Taser Drones: Go or No?



Axon’s taser drones are designed to locate and tase possible shooters.

Jasmine L. and River Y.

As school shootings occur across America, the most recent (at this article’s publication) is the Nashville shooting in Tennessee, which took the lives of six people; the only way to stop the shooter, for now, is by overpowering force, usually by law enforcement. But as technology evolves, that is going to change.

In June 2022, a technology and weaponry manufacturing company called Axon had the idea to create remote-controlled drones armed with tasers to end a campus threat. However, the project stopped when some members of Axon’s ethics committee resigned in protest.

In an interview by NPR.org, Axon’s founder and CEO said, “We are pausing work on this project and refocusing to further engage with key constituencies to fully explore the best path forward.”

Some Day Creek students expressed enthusiasm about the project.

“It would be cool, it would be more cost efficient, and fewer lives would be sacrificed.

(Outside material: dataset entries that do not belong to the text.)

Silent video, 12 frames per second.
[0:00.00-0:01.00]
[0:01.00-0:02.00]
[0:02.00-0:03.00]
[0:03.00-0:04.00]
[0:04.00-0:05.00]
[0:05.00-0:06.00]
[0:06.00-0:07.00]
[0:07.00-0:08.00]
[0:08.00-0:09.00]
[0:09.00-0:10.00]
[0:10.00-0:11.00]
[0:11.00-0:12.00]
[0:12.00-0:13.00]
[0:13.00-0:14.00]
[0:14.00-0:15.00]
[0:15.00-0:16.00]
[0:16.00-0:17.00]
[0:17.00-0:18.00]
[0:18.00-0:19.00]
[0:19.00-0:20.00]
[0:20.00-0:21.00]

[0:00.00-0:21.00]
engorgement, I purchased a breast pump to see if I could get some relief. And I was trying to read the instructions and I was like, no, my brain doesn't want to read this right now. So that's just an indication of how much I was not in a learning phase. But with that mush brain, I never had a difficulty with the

It’s probably cheaper to buy one taser on a drone than to buy several tasers for several humans,” said 7th grader Wayne C.

It is, in fact, more affordable to buy a taser drone than to hire law enforcement and arm them with tasers. According to Glassdoor.com, a police officer in California earns an average salary of $65,000. Tasers cost between $400-$1500 each, whereas a taser drone only costs $1000 per year (not including maintenance fees).

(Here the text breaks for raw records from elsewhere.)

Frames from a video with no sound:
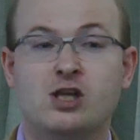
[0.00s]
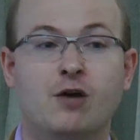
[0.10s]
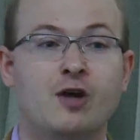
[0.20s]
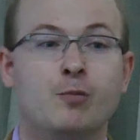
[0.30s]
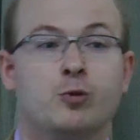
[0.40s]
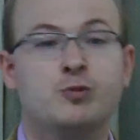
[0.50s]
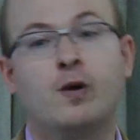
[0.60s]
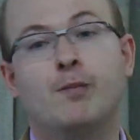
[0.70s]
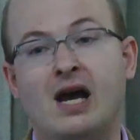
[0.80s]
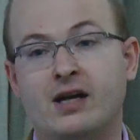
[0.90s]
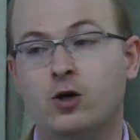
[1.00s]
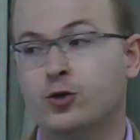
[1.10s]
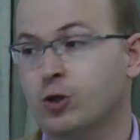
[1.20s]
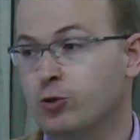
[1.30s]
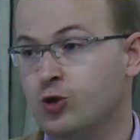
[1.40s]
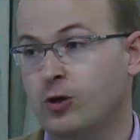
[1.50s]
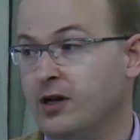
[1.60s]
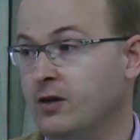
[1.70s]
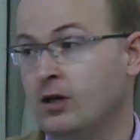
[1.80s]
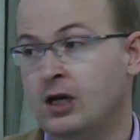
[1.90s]
self-help groups where men also
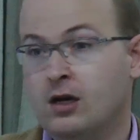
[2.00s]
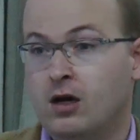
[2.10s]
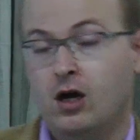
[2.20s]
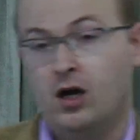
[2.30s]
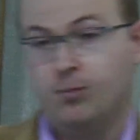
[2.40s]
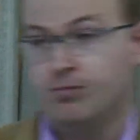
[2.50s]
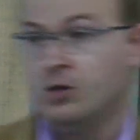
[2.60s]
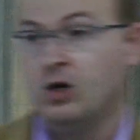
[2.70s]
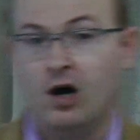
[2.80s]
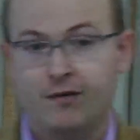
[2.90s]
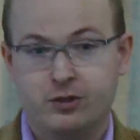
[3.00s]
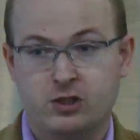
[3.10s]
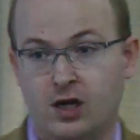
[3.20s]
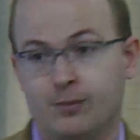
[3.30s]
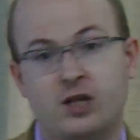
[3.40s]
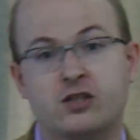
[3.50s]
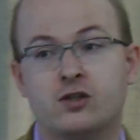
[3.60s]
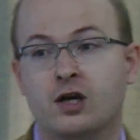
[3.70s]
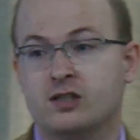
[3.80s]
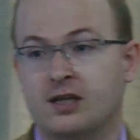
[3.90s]
join. Oftentimes that's
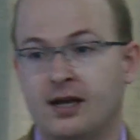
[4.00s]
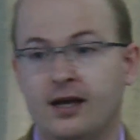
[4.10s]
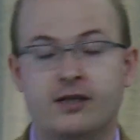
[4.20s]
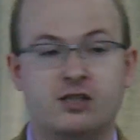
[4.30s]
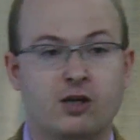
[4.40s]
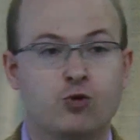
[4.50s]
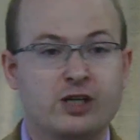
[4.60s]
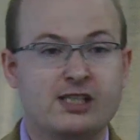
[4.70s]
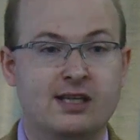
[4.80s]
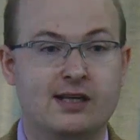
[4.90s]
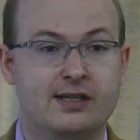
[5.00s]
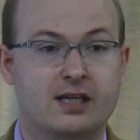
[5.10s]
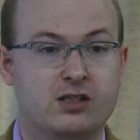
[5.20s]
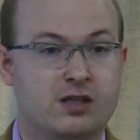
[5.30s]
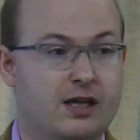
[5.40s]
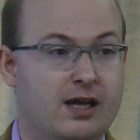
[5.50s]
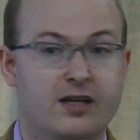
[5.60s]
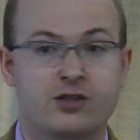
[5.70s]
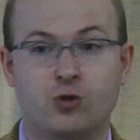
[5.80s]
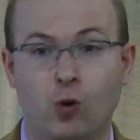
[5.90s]
not the case. Increasingly that's the
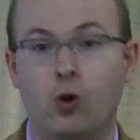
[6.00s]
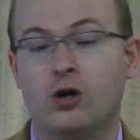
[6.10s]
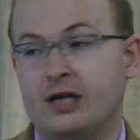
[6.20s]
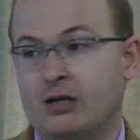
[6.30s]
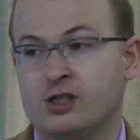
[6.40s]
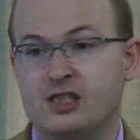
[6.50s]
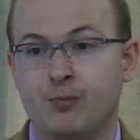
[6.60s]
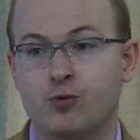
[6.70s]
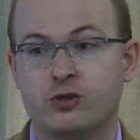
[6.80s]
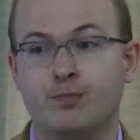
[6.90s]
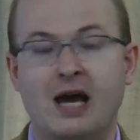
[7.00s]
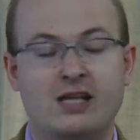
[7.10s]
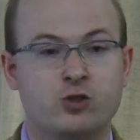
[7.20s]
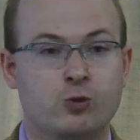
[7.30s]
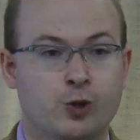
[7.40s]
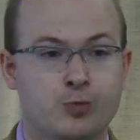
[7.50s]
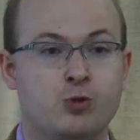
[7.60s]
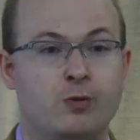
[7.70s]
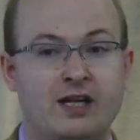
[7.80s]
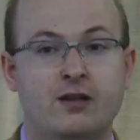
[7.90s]
case. Or there are separate men's
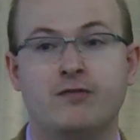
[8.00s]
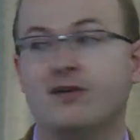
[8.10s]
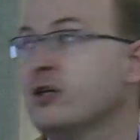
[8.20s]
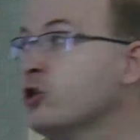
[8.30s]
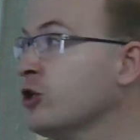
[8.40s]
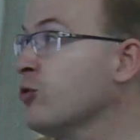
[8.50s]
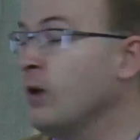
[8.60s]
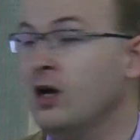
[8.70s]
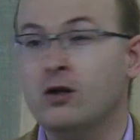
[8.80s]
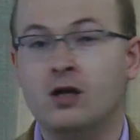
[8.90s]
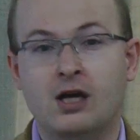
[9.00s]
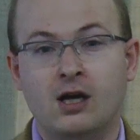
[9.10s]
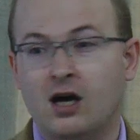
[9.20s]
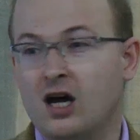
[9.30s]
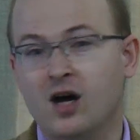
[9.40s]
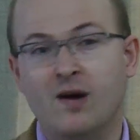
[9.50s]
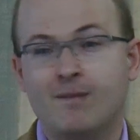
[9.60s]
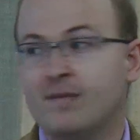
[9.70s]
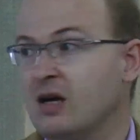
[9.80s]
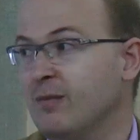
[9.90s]
groups within the village as well.
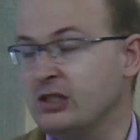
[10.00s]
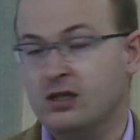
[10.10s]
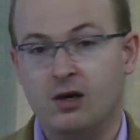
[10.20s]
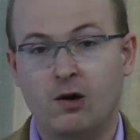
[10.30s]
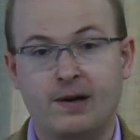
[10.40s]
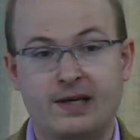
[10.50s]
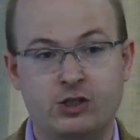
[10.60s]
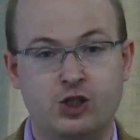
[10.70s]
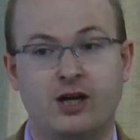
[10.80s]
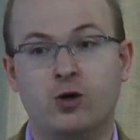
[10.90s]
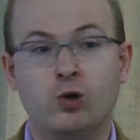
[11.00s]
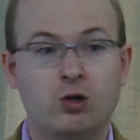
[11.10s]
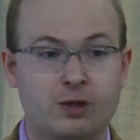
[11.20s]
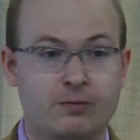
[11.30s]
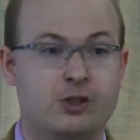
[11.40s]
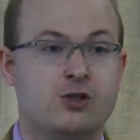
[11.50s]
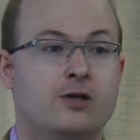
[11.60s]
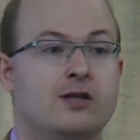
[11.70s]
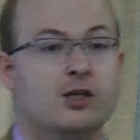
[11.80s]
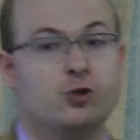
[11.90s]
But in general, what we saw
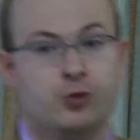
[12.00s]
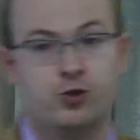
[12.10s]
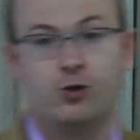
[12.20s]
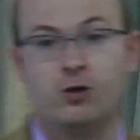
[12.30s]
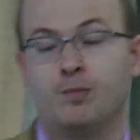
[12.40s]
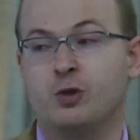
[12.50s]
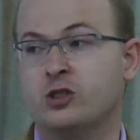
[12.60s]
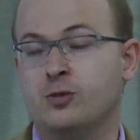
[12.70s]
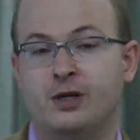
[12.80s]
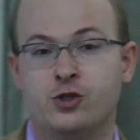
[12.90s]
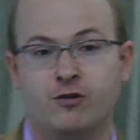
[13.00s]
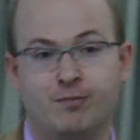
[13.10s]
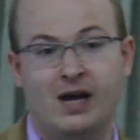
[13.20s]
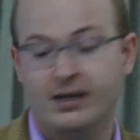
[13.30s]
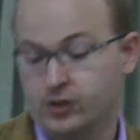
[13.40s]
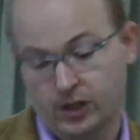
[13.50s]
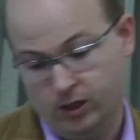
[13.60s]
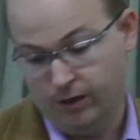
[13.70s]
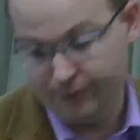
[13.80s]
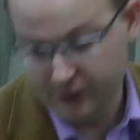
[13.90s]
in the literature, participation of men is not
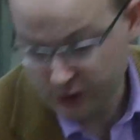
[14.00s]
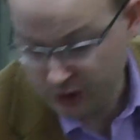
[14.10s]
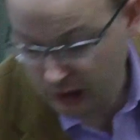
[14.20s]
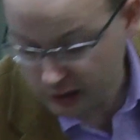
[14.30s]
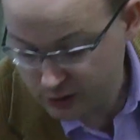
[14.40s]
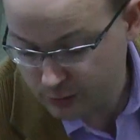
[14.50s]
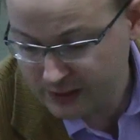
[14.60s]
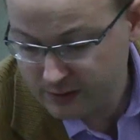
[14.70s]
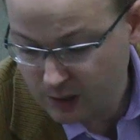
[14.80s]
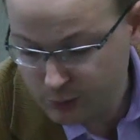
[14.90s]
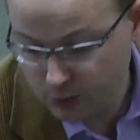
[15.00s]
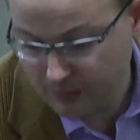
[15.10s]
often discussed when it comes to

While some students see a benefit to these drones on campus, other students disagree. They fear the technology would be a safety hazard. 

“I think it is stupid because students could get tased by [the drones]. It can protect the students and all, but I still see a student accidentally getting tased by it,” said Sifan G. 

According to Fast Company, taser drones would be installed on class ceilings. If an active shooter is detected inside a room, a drone would be deployed to locate and tase a potential shooter. 

Despite the potential benefits, drones also raise safety concerns if there were a malfunction or a false-alarm.

“Having the drones around constantly or released when there’s a false warning could get dangerous and very chaotic. It’s not a person. You can’t just tell it to stop. It’ll just keep firing,” said Sydney T.

Though automatically released, the drones intend to be monitored by humans and AI, with available controls such as panic buttons through cameras. These tools can be used to decrease the possibility of a false-alarm and improve the drones’ reaction times.

There are also concerns about the necessity of drones on a campus where a threat is generally non-existent. 

“If it is a more safe community, we don’t have as much risk of a shooting happening. There’s a higher risk that it’ll end up harming citizens instead of helping them,” said Ruiee S. 

If needed, drones do not demonstrate emotion nor offer comfort toward bystanders.

“Drones can’t reassure students or help them feel safe, so they’re just guns flying around in the sky,” said Sydney T. 

Although it may seem like science fiction, schools with weaponized drones may be a reality as  security modernizes with campus needs.  

“We’re more dependent on technology now; these drones would help save lives. I’d feel safer knowing that there are devices used to help protect us without risking other people’s lives,” said Wayne C.